C=O apontam na mesma direção.

Em ambas as séries há um confôrmero de alta energia, que devido a sua instabilidade não é detectado em solução: o confôrmero c4 da série IIa e o confôrmero c1 da série IIb, conforme é facilmente constatado pelas projeções de Newman correspondentes. Nesses confôrmeros, os grupos etilsulfinila e fenilselenila são clinais em relação à carbonila, tornando tanto as interações eletrônicas quanto orbitalares mais fracas.

É bastante interessante o fato de o confôrmero mais estável da série IIa (c1) sequer ter

sido detectado dentre os confôrmeros da série IIb. Isso significa que a mudança na posição dos grupos ligados ao átomo de enxofre provoca uma grande desestabilização da conformação quando o grupo etilsulfinila é sinperiplanar em relação à carbonila. Na Figura 39, é feita a comparação da projeção de Newman do confôrmero c1 de alta estabilidade da série IIa e seu hipotético correspondente (c1’) da série IIb.

Figura 39 - Comparação entre os confôrmero c1 da série IIa e seu hipotético correspondente

c1’ da série IIb.

Nota-se que a permutação do grupo etila com o oxigênio sulfinílico ocasiona a forte repulsão eletrostática entre os átomos de oxigênio negativamente carregados [Oδ-

(CO) ...

Oδ-(SO)], desestabilizando o confôrmero c1’. De fato, considerando-se que a distância interatômica

O(CO)...C(CH2-Et) é de 3,17 Å na conformação c1, a troca do átomo de carbono por um átomo de

oxigênio levaria a uma diferença de apenas 0,13 Å maior que a soma dos raios de van der Waals.

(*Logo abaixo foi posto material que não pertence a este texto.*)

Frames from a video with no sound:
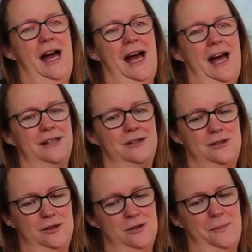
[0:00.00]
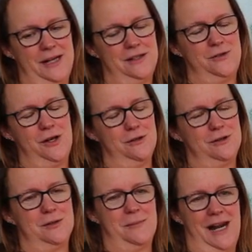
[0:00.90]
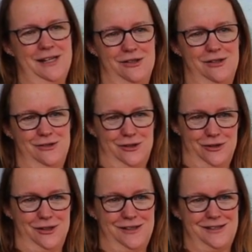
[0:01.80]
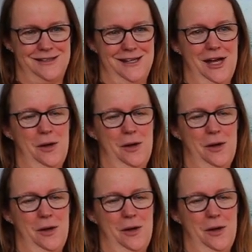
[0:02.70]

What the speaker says: and to the band I've chosen as my last choice,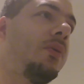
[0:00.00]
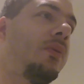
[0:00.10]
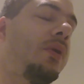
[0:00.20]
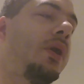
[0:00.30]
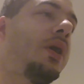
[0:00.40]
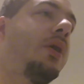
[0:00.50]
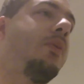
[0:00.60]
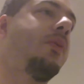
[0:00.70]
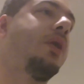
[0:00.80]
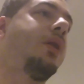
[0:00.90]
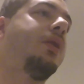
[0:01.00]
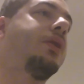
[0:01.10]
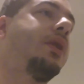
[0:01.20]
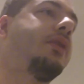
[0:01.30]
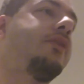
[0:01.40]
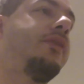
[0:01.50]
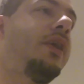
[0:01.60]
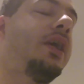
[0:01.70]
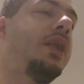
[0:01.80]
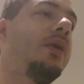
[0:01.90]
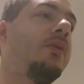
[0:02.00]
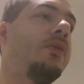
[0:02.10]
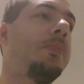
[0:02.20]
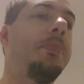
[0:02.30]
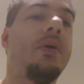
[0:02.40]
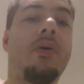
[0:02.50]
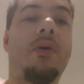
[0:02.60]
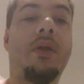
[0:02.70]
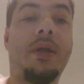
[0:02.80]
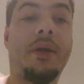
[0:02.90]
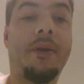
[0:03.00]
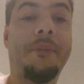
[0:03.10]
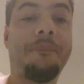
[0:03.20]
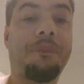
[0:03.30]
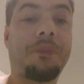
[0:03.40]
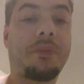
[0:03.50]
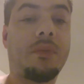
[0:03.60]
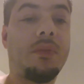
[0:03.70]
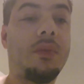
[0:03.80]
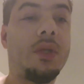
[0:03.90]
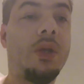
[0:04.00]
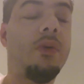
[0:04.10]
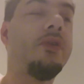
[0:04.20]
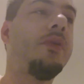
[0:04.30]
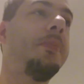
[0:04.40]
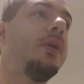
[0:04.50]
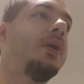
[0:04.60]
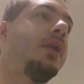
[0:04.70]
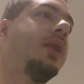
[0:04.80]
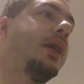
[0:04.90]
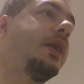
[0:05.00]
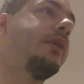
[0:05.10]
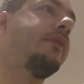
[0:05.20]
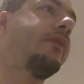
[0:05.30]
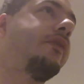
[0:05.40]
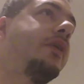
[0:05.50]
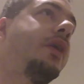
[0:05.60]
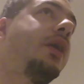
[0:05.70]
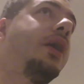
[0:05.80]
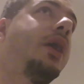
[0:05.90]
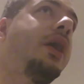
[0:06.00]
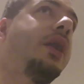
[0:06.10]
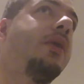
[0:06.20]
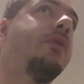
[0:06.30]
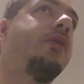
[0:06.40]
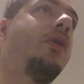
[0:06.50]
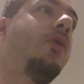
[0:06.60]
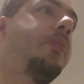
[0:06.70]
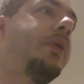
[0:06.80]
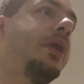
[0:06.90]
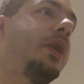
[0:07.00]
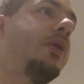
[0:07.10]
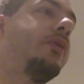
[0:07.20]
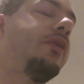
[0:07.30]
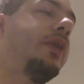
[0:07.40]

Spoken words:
when I looked at the stand, there was a book on there. It was a book of life, and it was open, and there was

Por essa razão, a conformação c1’ sequer convergiu nos cálculos teóricos realizados.

Por fim, a oxidação do enxofre à sulfona altera o equilíbrio conformacional dos compostos da série III: a conformação c3 é estabilizada essencialmente pelas já citadas

interações orbitalares (LPSe→π*CO, σCY→π*CO, πCO→σ*CY, π*CO→σ*CY Y = S, Se) sem interações eletrostáticas significativas. No entanto, a conformação mais estável da série (c2) é

caracterizada pela interação eletrostática cruzada entre carbonila e sulfonila (Sδ+...Oδ-(CO) e Cδ+(CO)...Oδ-(SO2))suficientemente forte para tornar o confôrmero c2 o mais estável em todos os

solventes utilizados. Nessa conformação, o arranjo geométrico para a ocorrência dos contatos desfavorece as interações orbitalares entre heteroátomos e carbonila (ângulos torsionais α e α’ desviando-se do valor ideal de 90º), reforçando a importância do fator eletrostático para o equilíbrio conformacional nos compostos estudados.